Records from a dataset:
# # # # #

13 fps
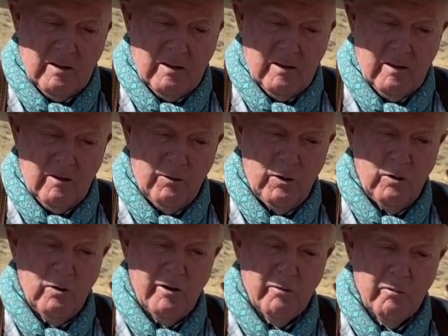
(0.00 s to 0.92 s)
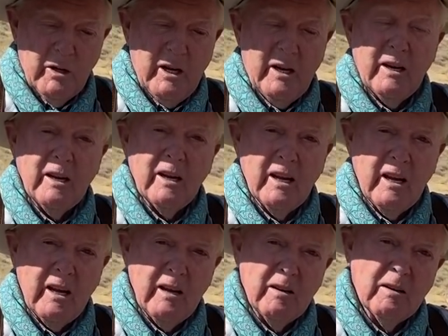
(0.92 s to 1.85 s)
If you have bred
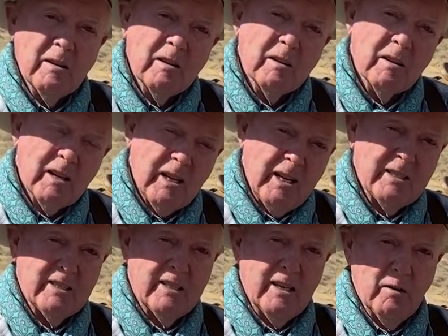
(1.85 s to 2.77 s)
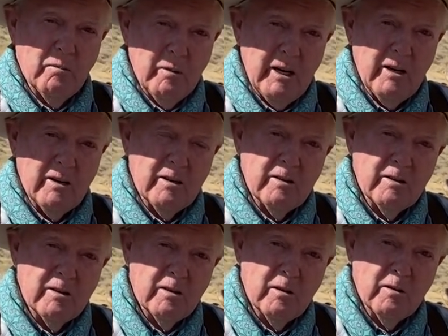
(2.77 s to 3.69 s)
a Clydesdale mare
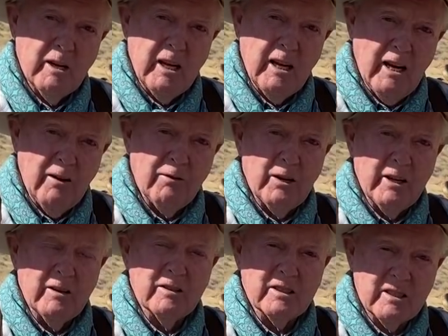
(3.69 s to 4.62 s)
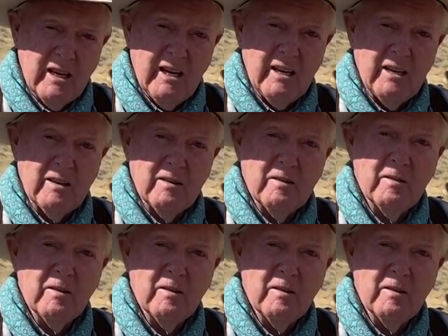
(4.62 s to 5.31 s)
to a halfling or stallion,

# # # # #

» **Task requirements**
Give back each line above exactly, with pictures dropped.

» **Exercise result**
13 fps
(0.00 s to 0.92 s)
(0.92 s to 1.85 s)
If you have bred
(1.85 s to 2.77 s)
(2.77 s to 3.69 s)
a Clydesdale mare
(3.69 s to 4.62 s)
(4.62 s to 5.31 s)
to a halfling or stallion,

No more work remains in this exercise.